Le risorse, provenienti dal Fondo Sviluppo e Coesione (FSC) 2021-2027, sono destinate alle Ati di Agrigento, Siracusa e Messina e finanziano interventi infrastrutturali strategici in territori particolarmente esposti alla crisi idrica, aggravata dagli effetti del cambiamento climatico.
Gli interventi nel dettaglio
- Agrigento riceverà un finanziamento di oltre 37,7 milioni di euro per la ristrutturazione e l’automazione della rete idrica comunale. Si tratta di un intervento di grande portata, che rappresenta il primo stralcio di un progetto complessivo di ottimizzazione dell’intero sistema di distribuzione.
- A Sortino (provincia di Siracusa) l’investimento, pari a 1,15 milioni di euro, permetterà la realizzazione di una nuova rete idrica nella zona sud-occidentale del centro urbano, con l’obiettivo di migliorare la qualità e la continuità del servizio per i cittadini.

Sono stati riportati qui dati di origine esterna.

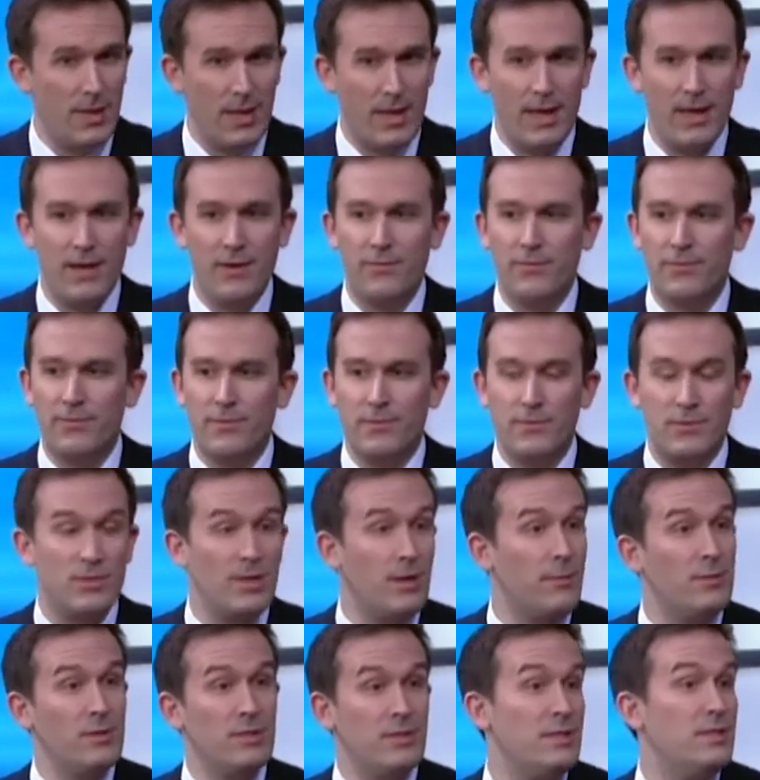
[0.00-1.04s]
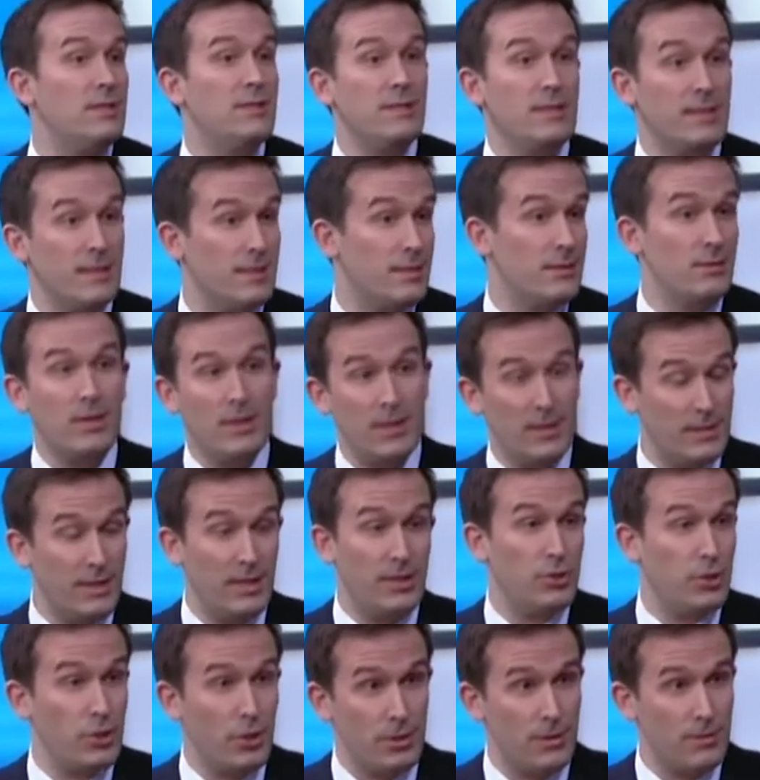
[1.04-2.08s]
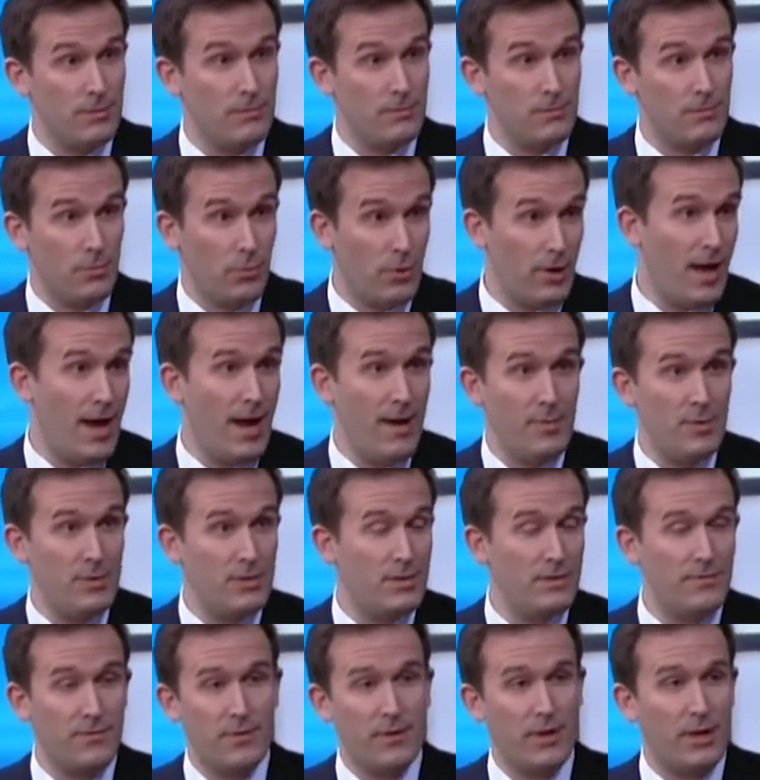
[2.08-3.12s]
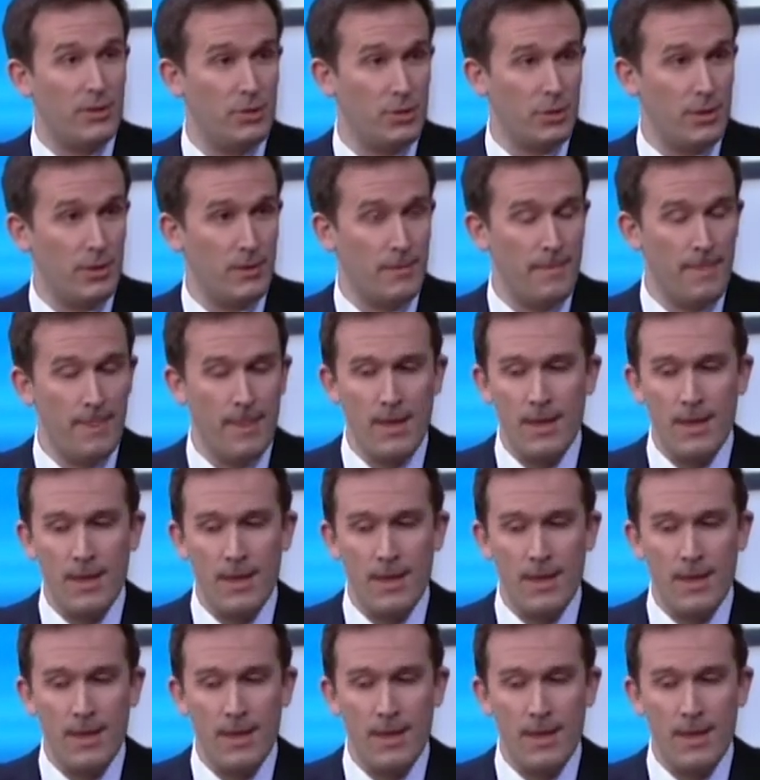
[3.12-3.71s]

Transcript: Mm -hmm. If somebody is, is injured, what happens if they're injured?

- Nel comune di Longi (Messina), vengono destinati circa 1,9 milioni di euro per completare e ristrutturare la rete idrica comunale, così da garantire una gestione più efficiente e sostenibile delle risorse idriche.
Questi interventi si inseriscono in una strategia più ampia della Regione Siciliana volta a rafforzare la resilienza delle infrastrutture idriche e a contrastare gli effetti della siccità, con un approccio che coniuga innovazione tecnologica, sostenibilità ambientale e programmazione efficace.